Thursday, December 30, 2010

Buffer Bloat: The calculations

The buffer-bloat blog posts by Jim Gettys[1][2], are very interesting, and relevant for everybody with a broadband connection (especially asymmetric links). They are well written, but also too long and too many posts.

In this blog post, I'll explain what is going on, by showing how you can calculate your own latency issues.

The issue raised by Gettys, is that buffer-bloat (too big buffers on the network path) has fundamentally broken Internet broadband connections [2].
As buffer-bloat can introduce enough latency to cripple your line. Basically killing the possibility of interactive and realtime services, being delivered (e.g. by companies) over your broadband connection.

I'm very happy to see that Gettys is bring this issue up again.
Back in 2005, I discovered the same issues as Gettys. I wrote my masters thesis[3] about the issue, and even created an Open Source "mitigation" solution the ADSL-optimizer[4]. It seems my solution has not gained a wider use.

The major contribution for my side, is to take the ADSL overhead into account when doing QoS packet shaping. (Everything is in mainline, just use/add the TC options "linklayer adsl" and "overhead", if you already have a Linux box doing QoS on your line.)

The issue is that:
A single TCP upload cause a delay of 1.2 seconds (on a 512 Kbit/s ADSL line)
(see thesis[3] page 21).

Lets calculate what is happening, without going into details of why TCP/IP miss-behaves and cause queues to build (details are in my thesis[3]).

Before starting the calculations, here is a beautiful cite by Jim Gettys[1]:
"Large network buffers can be thought of as 'dark buffers', analogous to 'dark matter' in the universe; they are undetectable under many/most circumstances, and you can detect them only by indirect means. Buffers do not cause problems when they are empty. But when they fill they introduce additional latency (and create other problems, possibly very severe) to other traffic sharing the link."
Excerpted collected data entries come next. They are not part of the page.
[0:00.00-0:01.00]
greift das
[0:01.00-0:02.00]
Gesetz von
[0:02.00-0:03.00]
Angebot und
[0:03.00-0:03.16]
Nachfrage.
Given the line speed and the delay, we can calculate the buffer size
(this is the bandwidth-delay product). Due to ADSL overhead the
effective bandwidth is actually 454 Kbit/s of the 512 Kbit/s line,
and the measured delay was 1138 ms.
454 Kbit/s * 1138 ms = 64581 bytes
This, corresponds to the TCP window-size. Thus, this is not the maximum buffer-size of the modem. (Use several TCP connection or UDP to find your maximum ping RTT, and calc your buffer size).

Where does the delay come from?!

The delay consists of different components, the important one in our case is the transmission delay (combined with the packets in queue).
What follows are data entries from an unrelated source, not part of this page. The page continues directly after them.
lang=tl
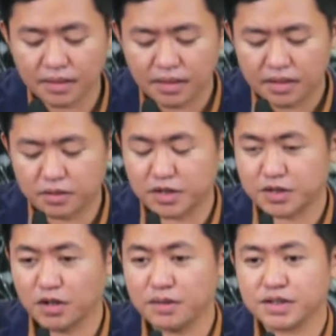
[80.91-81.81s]
You know, it is
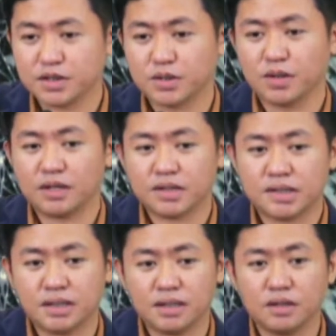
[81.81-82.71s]
always a joy to
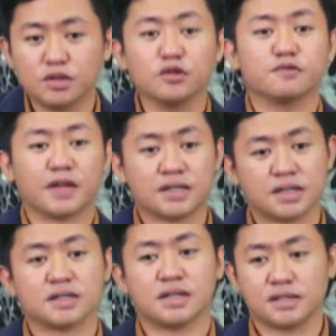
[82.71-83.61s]
see new
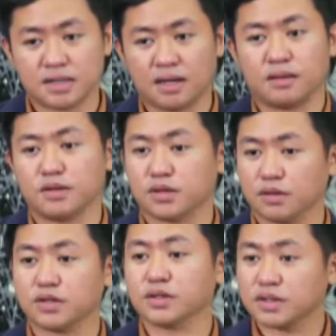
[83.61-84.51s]
faces inside the
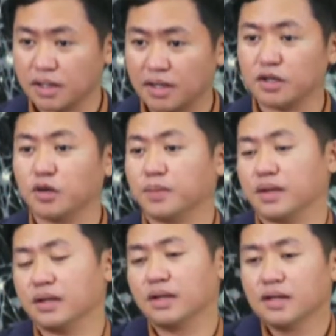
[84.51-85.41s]
church na sa loob
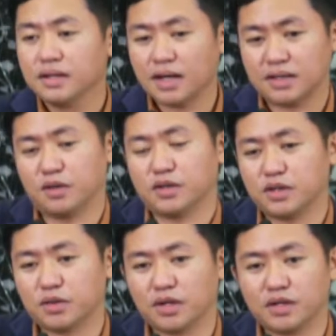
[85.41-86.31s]
ng ating
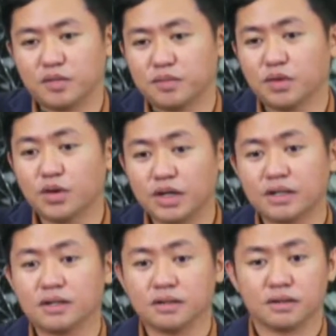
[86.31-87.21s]
auditorium.
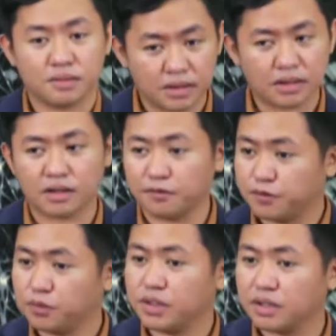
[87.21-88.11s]
Noon, a
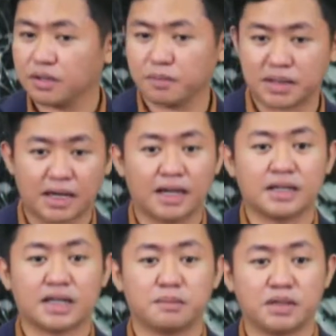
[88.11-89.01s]
few here, matagal na
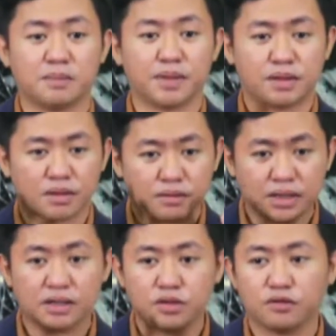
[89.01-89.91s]
naman eh, but there are
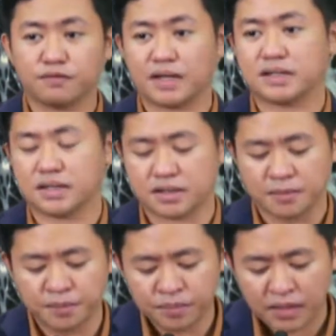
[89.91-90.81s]
really new faces
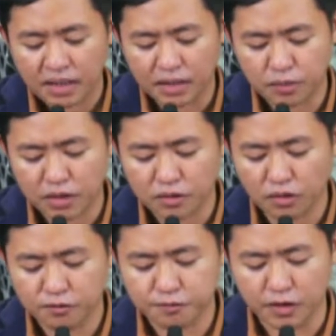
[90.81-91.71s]
and we are
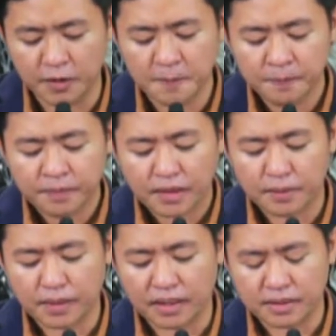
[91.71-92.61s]
hopeful
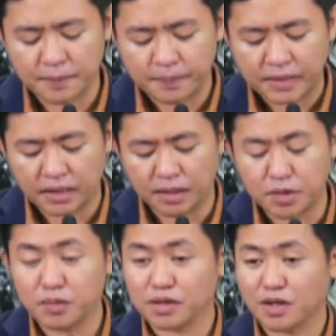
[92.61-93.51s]
that um,
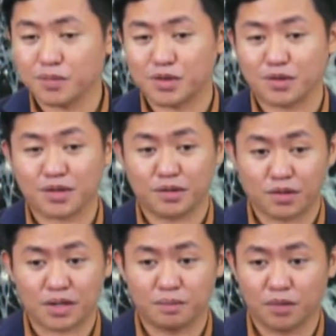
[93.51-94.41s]
you will come to know the
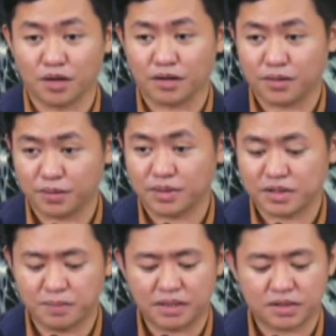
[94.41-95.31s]
Lord more through
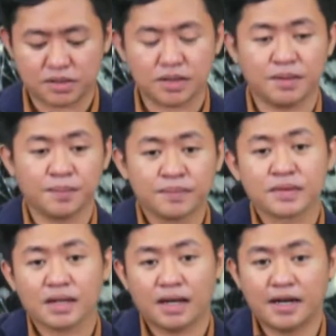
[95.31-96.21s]
this ministry.
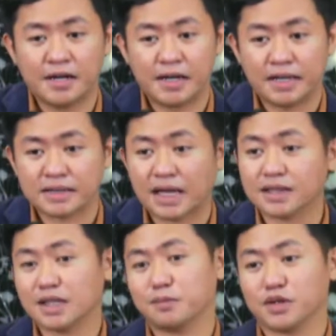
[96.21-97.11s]
Ang um,
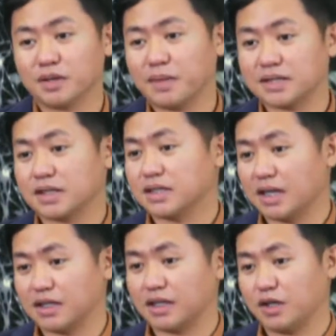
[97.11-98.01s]
title po ng message
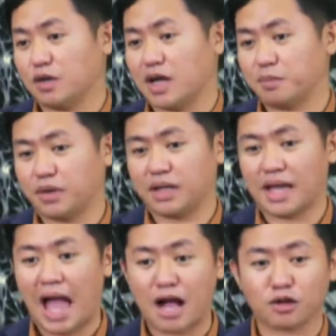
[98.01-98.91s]
natin ngayong hapon
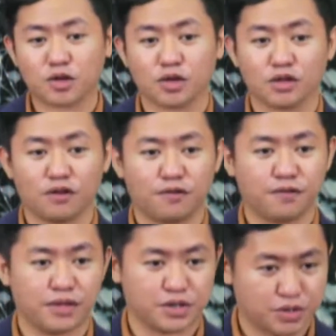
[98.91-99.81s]
ay Anchor of
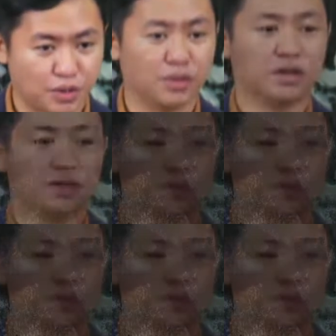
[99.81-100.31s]
the Soul.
The transmission delay of a 1500 bytes (MTU) packet is:
1500 bytes / 454 Kbit/s = 26.34 ms

Thus, the experienced delay is the time it takes to empty the packets in the queue, which is greatly dependend on the line speed.
E.g. 64000 bytes / 454 Kbit/s = 1127 ms.

With a RTT delay of 150 ms, your interactive SSH connection will feel sluggish.
(A side note on ADSL is that; the processing delay in the ADSL modem can get as large as 60 ms, and is caused by the interleaving depth, but its "fortunately" a constant fixed delay on the path)

Increasing the bandwidth, will reduce the latency, but its not the
solution. Besides, ADSL technology is often limited to a 1024 Kbit/s
upstream link.

The Point:
"ISPs SHOULD configure the buffer size based upon the link bandwidth"
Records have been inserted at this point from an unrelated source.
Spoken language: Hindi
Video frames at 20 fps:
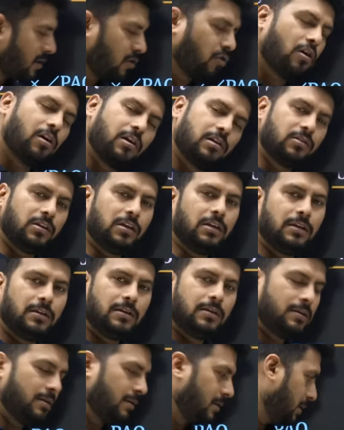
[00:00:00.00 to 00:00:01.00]
कॉर्ड दी
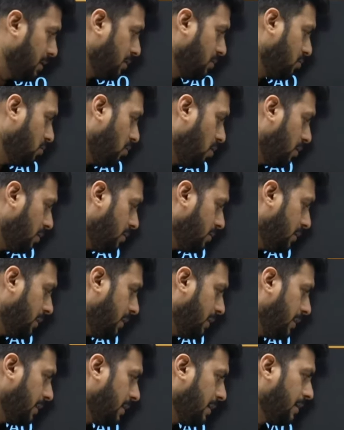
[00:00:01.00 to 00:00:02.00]
इस कॉर्ड से
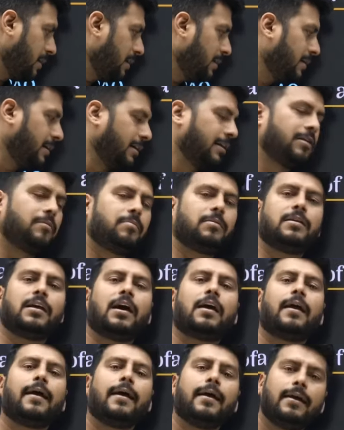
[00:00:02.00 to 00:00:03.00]
एक एंगल सेंटर पर जा
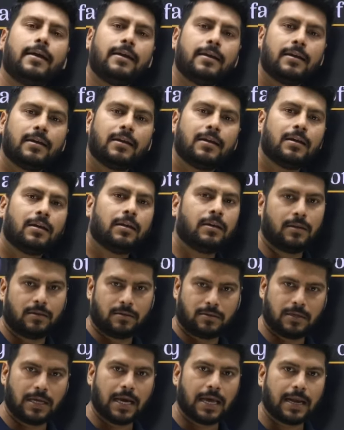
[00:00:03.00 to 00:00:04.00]
रहा है
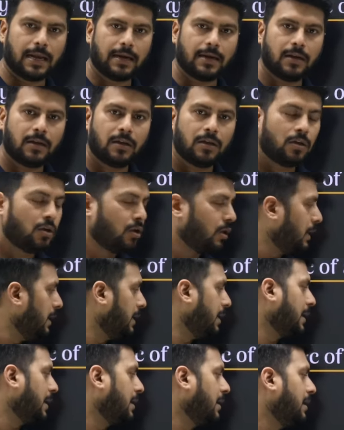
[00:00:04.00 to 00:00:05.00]
जा रहा है ना एक
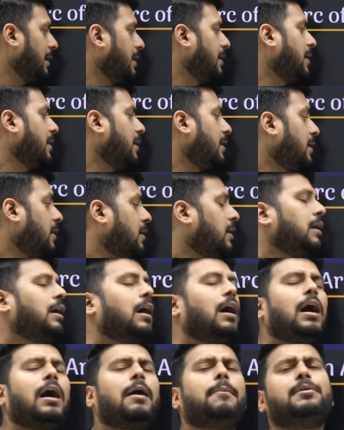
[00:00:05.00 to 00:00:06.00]
एंगल यहाँ जा रहा है
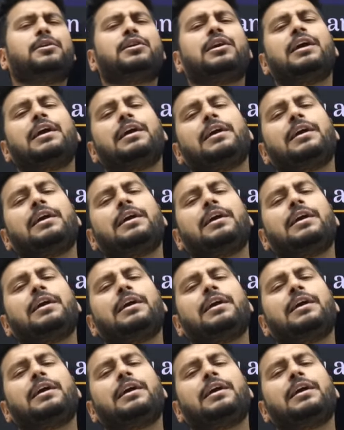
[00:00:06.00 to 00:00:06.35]
अब ये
I have a feeling that the ISP just configure a default queue size, and tune the queue size based upon max throughput on their largest product.

The line I did my measurements on, I could see delay on 3.3 sec, thus a buffer-bloat size of 187332 bytes (454 Kbit/s * 3300 ms), or 125 packets at 1500 bytes (MTU). Simply crazy!

For more details on formulas and calculation see thesis page 19 to 27.

Links:
[1] Jim Gettys: introducing-the-criminal-mastermind-bufferbloat
[2] Jim Gettys: whose-house-is-of-glasse-must-not-throw-stones-at-another
[3] http://www.adsl-optimizer.dk/thesis/
[4] http://www.adsl-optimizer.dk/
[5] http://en.wikipedia.org/wiki/Jim_Gettys

8 comments:

  1. Aren't we oversimplifying things by referring to just "a buffer"?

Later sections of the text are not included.